Needless to say, adblockers are not particularly welcomed in the advertising world. Many websites don't allow access to browsers with adblockers enabled and according to that aforementioned Ernst and Young study, adblocking takes US$781 million (£598 million) out of the ad industry every year.
Bryan O'Kelley, CEO of AppNexus, writing for Forbes concluded simply that when faced with the problem of fraudulent ads, ‘“ad blocking isn't the answer”.
Yet their use might be vindicated. In January, Forbes stopped allowing access to browsers with adblockers enabled and soon after served malvertisements to its users. At the time Engadget reported, “visitors were immediately served with pop-under malware, primed to infect their computers, and likely silently steal passwords, personal data and banking information.”
How to break this impasse, then? Mike Zaneis might have a solution. He heads up the Washington DC based Trustworthy Accountability Group (TAG), an ad-industry body whose mission is to combat ad-fraud and malvertising.

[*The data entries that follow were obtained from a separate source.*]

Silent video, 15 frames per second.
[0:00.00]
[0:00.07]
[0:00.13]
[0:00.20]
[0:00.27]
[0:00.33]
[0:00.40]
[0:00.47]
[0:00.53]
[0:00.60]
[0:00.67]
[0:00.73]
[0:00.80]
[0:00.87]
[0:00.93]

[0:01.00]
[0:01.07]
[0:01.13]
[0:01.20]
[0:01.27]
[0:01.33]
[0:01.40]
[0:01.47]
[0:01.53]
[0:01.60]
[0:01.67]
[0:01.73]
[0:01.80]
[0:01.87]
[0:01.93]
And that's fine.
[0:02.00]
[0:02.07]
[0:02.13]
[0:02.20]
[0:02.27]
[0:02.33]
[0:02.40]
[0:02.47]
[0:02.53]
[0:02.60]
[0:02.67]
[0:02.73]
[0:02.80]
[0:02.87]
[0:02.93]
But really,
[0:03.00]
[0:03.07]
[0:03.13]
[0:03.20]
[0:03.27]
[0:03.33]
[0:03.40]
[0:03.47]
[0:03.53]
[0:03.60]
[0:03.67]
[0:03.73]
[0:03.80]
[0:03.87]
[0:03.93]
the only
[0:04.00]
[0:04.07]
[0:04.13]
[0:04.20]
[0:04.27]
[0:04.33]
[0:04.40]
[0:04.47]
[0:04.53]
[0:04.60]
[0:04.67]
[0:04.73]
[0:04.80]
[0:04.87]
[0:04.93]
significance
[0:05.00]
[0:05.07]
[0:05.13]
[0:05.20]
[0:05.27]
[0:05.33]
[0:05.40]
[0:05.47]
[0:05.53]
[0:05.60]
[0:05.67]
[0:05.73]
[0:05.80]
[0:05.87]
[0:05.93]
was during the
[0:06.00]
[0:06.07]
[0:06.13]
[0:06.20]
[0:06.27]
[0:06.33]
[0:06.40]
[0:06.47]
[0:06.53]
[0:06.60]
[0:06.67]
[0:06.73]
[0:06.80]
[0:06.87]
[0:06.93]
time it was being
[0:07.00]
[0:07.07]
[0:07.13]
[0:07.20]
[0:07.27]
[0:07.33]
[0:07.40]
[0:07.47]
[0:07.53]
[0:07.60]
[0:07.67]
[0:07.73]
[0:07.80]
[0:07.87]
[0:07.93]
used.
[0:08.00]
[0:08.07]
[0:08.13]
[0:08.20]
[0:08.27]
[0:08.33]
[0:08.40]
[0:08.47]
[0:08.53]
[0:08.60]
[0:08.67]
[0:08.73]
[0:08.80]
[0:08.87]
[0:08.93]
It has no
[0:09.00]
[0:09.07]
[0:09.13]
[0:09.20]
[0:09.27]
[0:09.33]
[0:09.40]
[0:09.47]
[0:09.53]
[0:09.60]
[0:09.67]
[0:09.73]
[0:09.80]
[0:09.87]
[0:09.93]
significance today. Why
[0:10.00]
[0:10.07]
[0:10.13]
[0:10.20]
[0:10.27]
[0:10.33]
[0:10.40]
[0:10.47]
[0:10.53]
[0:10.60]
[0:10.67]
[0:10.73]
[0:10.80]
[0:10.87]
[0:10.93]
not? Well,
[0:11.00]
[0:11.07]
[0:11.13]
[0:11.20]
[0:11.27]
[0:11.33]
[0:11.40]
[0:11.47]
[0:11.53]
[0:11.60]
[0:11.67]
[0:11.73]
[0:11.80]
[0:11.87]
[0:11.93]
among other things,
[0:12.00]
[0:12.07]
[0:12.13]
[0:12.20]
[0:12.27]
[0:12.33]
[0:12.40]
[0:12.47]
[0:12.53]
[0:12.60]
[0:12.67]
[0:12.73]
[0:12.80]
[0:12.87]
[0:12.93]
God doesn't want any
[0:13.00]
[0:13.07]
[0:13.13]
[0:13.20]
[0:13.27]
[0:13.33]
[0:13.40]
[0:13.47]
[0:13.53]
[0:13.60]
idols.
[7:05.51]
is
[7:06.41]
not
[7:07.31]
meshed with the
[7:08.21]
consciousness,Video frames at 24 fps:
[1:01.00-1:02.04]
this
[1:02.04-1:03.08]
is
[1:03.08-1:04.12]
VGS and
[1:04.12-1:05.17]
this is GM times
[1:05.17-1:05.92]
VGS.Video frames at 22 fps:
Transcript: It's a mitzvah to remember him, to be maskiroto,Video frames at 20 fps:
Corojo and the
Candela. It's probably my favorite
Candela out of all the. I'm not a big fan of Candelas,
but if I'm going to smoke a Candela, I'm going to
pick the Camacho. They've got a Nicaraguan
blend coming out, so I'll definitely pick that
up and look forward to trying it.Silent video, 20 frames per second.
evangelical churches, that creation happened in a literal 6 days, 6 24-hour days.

The Federal Trade Commission and software security companies have done great work in educating the public about the nature of the problem and we need to help consumers close security holes on their computers and other devices so that they are not easy victims,” Zaneis told SC.
In the private sector, fortunately, there is a strong incentive not to merely overlook this problem: “this is an instance where consumer protection and business interests align perfectly.”
Collaboration seems to be the current watchword for cyber-sec, so why not advertising? TAG has started collaborating with law enforcement and developed an anti-malware program to share best practices over the ecosystem: “By including marketers, agencies, networks, and publishers, TAG's program will be able to identify legitimate actors and clean creative as it moves from the advertiser all the way to the consumer. A shared responsibility requires a shared solution by all of the business partners that make this one of the most productive parts of the global digital economy.”
Some have noted a drop in large scale malvertising attacks. Segura wrote in a blog for malwarebytes earlier this year, that the disappearance of the Angler exploit kit has fallen in line with this decline in large campaigns. He speculated in his post, “threat actors are busy reorganising planning for their next objectives and malvertising is most likely going to remain their weapon of choice to drive traffic to their malicious payloads.”